Set down exactly the lines below between the line holding "[0:00.00-0:01.00]" and the line holding "Transcript, with fillers: And", inclusive; no other line belongs in the answer.

[[ RECORDS TO PROCESS, beginning ]]

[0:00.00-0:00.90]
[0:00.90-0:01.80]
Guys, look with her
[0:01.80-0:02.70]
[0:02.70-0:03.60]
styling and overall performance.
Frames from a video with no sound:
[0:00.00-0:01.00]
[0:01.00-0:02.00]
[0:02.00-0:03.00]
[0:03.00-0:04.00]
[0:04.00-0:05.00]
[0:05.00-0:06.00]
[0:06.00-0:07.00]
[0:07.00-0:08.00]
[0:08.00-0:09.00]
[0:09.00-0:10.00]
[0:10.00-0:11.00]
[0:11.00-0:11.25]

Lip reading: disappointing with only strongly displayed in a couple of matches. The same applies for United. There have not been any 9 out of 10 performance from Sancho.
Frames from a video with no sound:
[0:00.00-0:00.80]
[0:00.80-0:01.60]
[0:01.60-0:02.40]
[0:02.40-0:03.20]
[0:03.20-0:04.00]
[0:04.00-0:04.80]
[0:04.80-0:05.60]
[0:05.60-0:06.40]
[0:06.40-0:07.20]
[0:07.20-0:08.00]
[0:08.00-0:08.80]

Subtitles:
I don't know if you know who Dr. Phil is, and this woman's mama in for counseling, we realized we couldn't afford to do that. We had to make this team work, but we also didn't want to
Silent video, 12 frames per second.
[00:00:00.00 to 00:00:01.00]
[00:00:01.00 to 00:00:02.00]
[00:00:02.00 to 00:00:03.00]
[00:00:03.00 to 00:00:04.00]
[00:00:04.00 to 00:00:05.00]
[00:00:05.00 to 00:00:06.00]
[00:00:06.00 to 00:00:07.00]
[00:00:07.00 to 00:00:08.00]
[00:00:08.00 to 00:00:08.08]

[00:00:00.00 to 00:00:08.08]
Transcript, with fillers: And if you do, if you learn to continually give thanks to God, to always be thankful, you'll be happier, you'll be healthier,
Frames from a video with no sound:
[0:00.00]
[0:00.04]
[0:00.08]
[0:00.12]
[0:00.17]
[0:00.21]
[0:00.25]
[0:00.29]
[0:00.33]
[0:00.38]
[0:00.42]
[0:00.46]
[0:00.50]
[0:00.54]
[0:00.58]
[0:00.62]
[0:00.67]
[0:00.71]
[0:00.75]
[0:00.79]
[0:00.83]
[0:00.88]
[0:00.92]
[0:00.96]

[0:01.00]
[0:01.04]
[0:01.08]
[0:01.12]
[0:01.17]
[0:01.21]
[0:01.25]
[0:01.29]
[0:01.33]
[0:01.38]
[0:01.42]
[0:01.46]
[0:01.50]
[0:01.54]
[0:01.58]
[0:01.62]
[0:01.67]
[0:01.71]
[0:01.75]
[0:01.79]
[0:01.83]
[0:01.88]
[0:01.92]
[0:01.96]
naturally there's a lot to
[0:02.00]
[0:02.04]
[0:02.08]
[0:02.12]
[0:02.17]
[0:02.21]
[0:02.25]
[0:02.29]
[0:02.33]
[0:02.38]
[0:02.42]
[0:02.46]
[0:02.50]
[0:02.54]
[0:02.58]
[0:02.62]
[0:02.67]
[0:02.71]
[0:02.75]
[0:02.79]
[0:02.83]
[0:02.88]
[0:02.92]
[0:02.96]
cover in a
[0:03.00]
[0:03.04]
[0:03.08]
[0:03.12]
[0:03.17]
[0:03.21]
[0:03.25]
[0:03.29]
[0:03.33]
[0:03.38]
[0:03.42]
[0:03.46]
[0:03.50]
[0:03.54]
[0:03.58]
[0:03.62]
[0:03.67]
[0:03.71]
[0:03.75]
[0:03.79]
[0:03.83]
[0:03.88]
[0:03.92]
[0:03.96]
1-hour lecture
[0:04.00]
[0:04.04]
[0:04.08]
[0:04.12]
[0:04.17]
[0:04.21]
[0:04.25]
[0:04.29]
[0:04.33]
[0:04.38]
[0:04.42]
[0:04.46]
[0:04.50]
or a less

[[ RECORDS TO PROCESS, end ]]

> _REPLY_
[0:00.00-0:01.00]
[0:01.00-0:02.00]
[0:02.00-0:03.00]
[0:03.00-0:04.00]
[0:04.00-0:05.00]
[0:05.00-0:06.00]
[0:06.00-0:07.00]
[0:07.00-0:08.00]
[0:08.00-0:09.00]
[0:09.00-0:10.00]
[0:10.00-0:11.00]
[0:11.00-0:11.25]

Lip reading: disappointing with only strongly displayed in a couple of matches. The same applies for United. There have not been any 9 out of 10 performance from Sancho.
Frames from a video with no sound:
[0:00.00-0:00.80]
[0:00.80-0:01.60]
[0:01.60-0:02.40]
[0:02.40-0:03.20]
[0:03.20-0:04.00]
[0:04.00-0:04.80]
[0:04.80-0:05.60]
[0:05.60-0:06.40]
[0:06.40-0:07.20]
[0:07.20-0:08.00]
[0:08.00-0:08.80]

Subtitles:
I don't know if you know who Dr. Phil is, and this woman's mama in for counseling, we realized we couldn't afford to do that. We had to make this team work, but we also didn't want to
Silent video, 12 frames per second.
[00:00:00.00 to 00:00:01.00]
[00:00:01.00 to 00:00:02.00]
[00:00:02.00 to 00:00:03.00]
[00:00:03.00 to 00:00:04.00]
[00:00:04.00 to 00:00:05.00]
[00:00:05.00 to 00:00:06.00]
[00:00:06.00 to 00:00:07.00]
[00:00:07.00 to 00:00:08.00]
[00:00:08.00 to 00:00:08.08]

[00:00:00.00 to 00:00:08.08]
Transcript, with fillers: And if you do, if you learn to continually give thanks to God, to always be thankful, you'll be happier, you'll be healthier,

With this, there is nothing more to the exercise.